Dataset extract Block Start

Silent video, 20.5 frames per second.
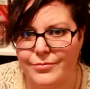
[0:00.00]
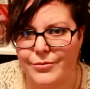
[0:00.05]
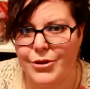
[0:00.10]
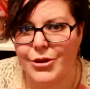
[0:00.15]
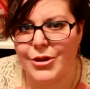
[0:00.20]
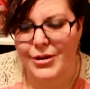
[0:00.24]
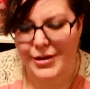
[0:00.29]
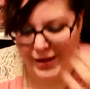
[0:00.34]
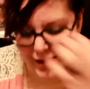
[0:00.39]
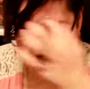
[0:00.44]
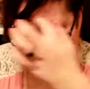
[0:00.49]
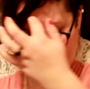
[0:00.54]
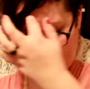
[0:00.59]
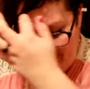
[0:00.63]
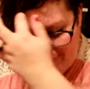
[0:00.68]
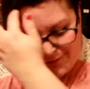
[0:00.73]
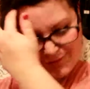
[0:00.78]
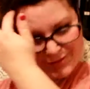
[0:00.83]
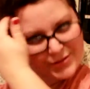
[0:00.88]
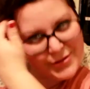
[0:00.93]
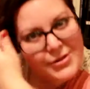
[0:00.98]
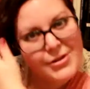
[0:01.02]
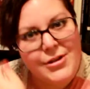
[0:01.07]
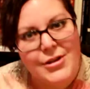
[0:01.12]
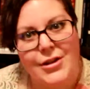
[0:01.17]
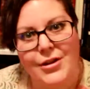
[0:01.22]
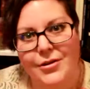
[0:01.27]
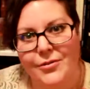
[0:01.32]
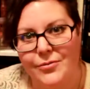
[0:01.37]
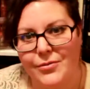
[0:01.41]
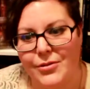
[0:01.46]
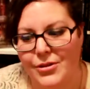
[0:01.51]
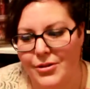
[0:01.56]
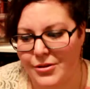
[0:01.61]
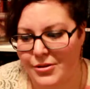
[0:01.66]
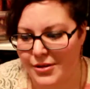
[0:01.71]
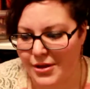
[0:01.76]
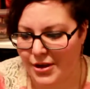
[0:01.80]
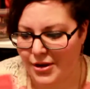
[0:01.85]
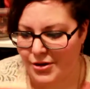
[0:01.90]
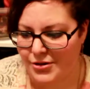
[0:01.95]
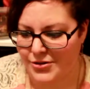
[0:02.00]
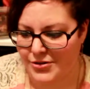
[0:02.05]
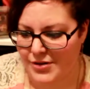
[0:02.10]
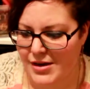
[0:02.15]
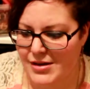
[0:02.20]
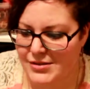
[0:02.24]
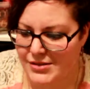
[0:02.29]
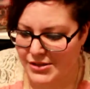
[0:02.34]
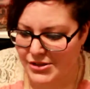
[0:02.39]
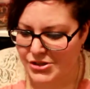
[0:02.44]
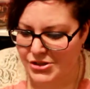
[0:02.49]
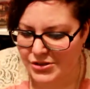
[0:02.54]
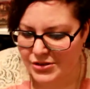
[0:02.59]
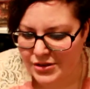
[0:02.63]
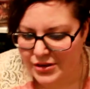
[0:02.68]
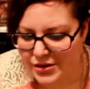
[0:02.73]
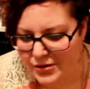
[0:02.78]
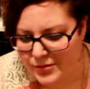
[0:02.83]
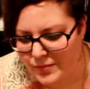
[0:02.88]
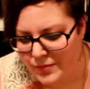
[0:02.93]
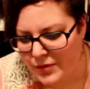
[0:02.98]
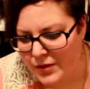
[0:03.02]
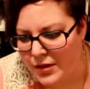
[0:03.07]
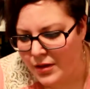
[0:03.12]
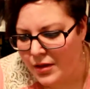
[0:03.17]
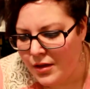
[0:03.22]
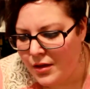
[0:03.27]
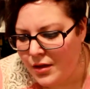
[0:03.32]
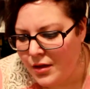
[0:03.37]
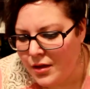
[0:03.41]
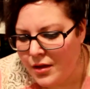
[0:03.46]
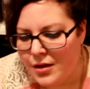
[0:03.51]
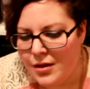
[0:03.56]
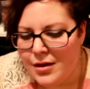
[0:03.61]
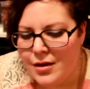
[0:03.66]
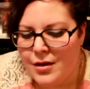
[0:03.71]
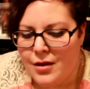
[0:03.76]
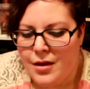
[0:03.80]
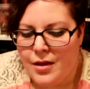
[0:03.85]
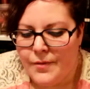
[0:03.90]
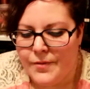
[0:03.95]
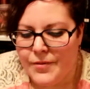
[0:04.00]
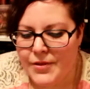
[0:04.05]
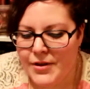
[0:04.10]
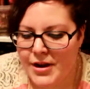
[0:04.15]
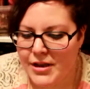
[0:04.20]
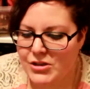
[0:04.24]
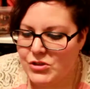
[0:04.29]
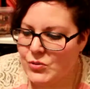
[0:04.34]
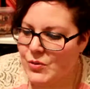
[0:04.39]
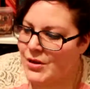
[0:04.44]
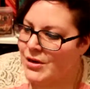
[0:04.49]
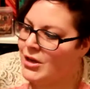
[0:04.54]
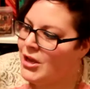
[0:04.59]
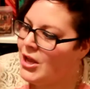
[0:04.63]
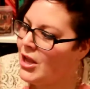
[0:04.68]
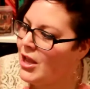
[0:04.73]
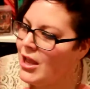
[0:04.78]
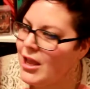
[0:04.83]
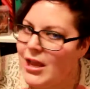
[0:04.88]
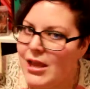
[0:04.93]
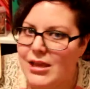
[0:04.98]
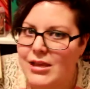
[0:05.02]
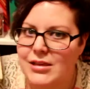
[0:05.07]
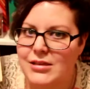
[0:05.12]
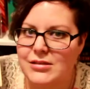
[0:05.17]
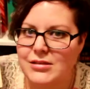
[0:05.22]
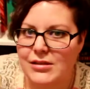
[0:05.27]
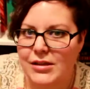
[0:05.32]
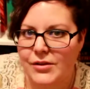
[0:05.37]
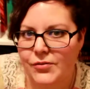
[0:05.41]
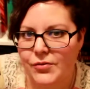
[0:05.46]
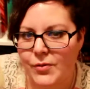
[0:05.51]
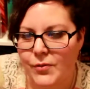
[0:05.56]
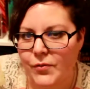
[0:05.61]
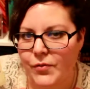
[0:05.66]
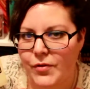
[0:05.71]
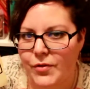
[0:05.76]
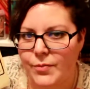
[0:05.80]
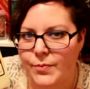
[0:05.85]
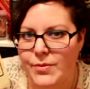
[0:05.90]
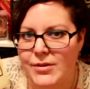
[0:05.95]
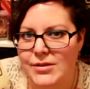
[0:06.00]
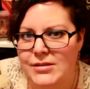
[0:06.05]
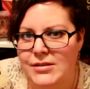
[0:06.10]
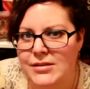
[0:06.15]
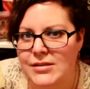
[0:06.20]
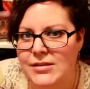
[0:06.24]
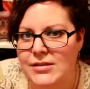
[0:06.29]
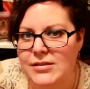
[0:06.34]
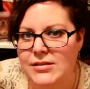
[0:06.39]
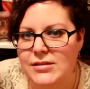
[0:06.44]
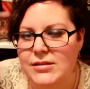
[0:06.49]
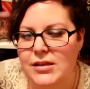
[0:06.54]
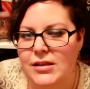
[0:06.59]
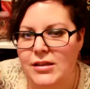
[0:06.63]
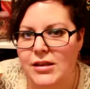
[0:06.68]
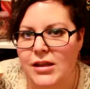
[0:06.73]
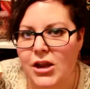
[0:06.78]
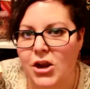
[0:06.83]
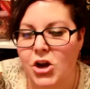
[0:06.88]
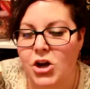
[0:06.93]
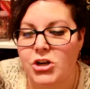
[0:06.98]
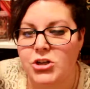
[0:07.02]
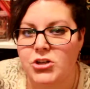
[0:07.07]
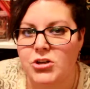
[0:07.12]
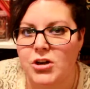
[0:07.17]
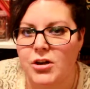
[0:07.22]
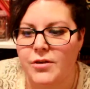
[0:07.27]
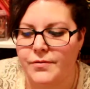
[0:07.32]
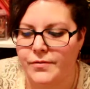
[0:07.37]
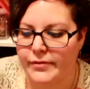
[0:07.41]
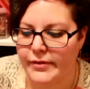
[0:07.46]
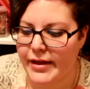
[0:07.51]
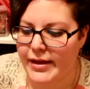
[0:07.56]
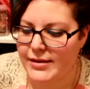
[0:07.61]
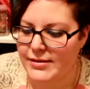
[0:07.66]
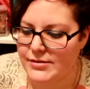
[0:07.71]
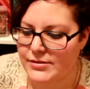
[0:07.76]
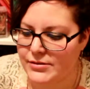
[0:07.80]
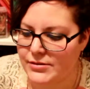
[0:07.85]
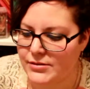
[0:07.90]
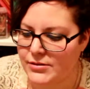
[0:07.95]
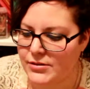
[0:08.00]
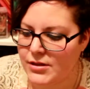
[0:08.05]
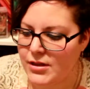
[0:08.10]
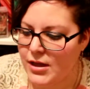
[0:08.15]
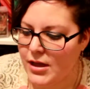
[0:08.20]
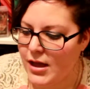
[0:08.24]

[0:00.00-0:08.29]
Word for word: good character really good characterization there the next one is from Fifth Business the character of Liesl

Dataset extract Block End

**Task description**
Leave the pictures out and output the rest of the data word for word.

**Written reply**
Silent video, 20.5 frames per second.
[0:00.00]
[0:00.05]
[0:00.10]
[0:00.15]
[0:00.20]
[0:00.24]
[0:00.29]
[0:00.34]
[0:00.39]
[0:00.44]
[0:00.49]
[0:00.54]
[0:00.59]
[0:00.63]
[0:00.68]
[0:00.73]
[0:00.78]
[0:00.83]
[0:00.88]
[0:00.93]
[0:00.98]
[0:01.02]
[0:01.07]
[0:01.12]
[0:01.17]
[0:01.22]
[0:01.27]
[0:01.32]
[0:01.37]
[0:01.41]
[0:01.46]
[0:01.51]
[0:01.56]
[0:01.61]
[0:01.66]
[0:01.71]
[0:01.76]
[0:01.80]
[0:01.85]
[0:01.90]
[0:01.95]
[0:02.00]
[0:02.05]
[0:02.10]
[0:02.15]
[0:02.20]
[0:02.24]
[0:02.29]
[0:02.34]
[0:02.39]
[0:02.44]
[0:02.49]
[0:02.54]
[0:02.59]
[0:02.63]
[0:02.68]
[0:02.73]
[0:02.78]
[0:02.83]
[0:02.88]
[0:02.93]
[0:02.98]
[0:03.02]
[0:03.07]
[0:03.12]
[0:03.17]
[0:03.22]
[0:03.27]
[0:03.32]
[0:03.37]
[0:03.41]
[0:03.46]
[0:03.51]
[0:03.56]
[0:03.61]
[0:03.66]
[0:03.71]
[0:03.76]
[0:03.80]
[0:03.85]
[0:03.90]
[0:03.95]
[0:04.00]
[0:04.05]
[0:04.10]
[0:04.15]
[0:04.20]
[0:04.24]
[0:04.29]
[0:04.34]
[0:04.39]
[0:04.44]
[0:04.49]
[0:04.54]
[0:04.59]
[0:04.63]
[0:04.68]
[0:04.73]
[0:04.78]
[0:04.83]
[0:04.88]
[0:04.93]
[0:04.98]
[0:05.02]
[0:05.07]
[0:05.12]
[0:05.17]
[0:05.22]
[0:05.27]
[0:05.32]
[0:05.37]
[0:05.41]
[0:05.46]
[0:05.51]
[0:05.56]
[0:05.61]
[0:05.66]
[0:05.71]
[0:05.76]
[0:05.80]
[0:05.85]
[0:05.90]
[0:05.95]
[0:06.00]
[0:06.05]
[0:06.10]
[0:06.15]
[0:06.20]
[0:06.24]
[0:06.29]
[0:06.34]
[0:06.39]
[0:06.44]
[0:06.49]
[0:06.54]
[0:06.59]
[0:06.63]
[0:06.68]
[0:06.73]
[0:06.78]
[0:06.83]
[0:06.88]
[0:06.93]
[0:06.98]
[0:07.02]
[0:07.07]
[0:07.12]
[0:07.17]
[0:07.22]
[0:07.27]
[0:07.32]
[0:07.37]
[0:07.41]
[0:07.46]
[0:07.51]
[0:07.56]
[0:07.61]
[0:07.66]
[0:07.71]
[0:07.76]
[0:07.80]
[0:07.85]
[0:07.90]
[0:07.95]
[0:08.00]
[0:08.05]
[0:08.10]
[0:08.15]
[0:08.20]
[0:08.24]

[0:00.00-0:08.29]
Word for word: good character really good characterization there the next one is from Fifth Business the character of Liesl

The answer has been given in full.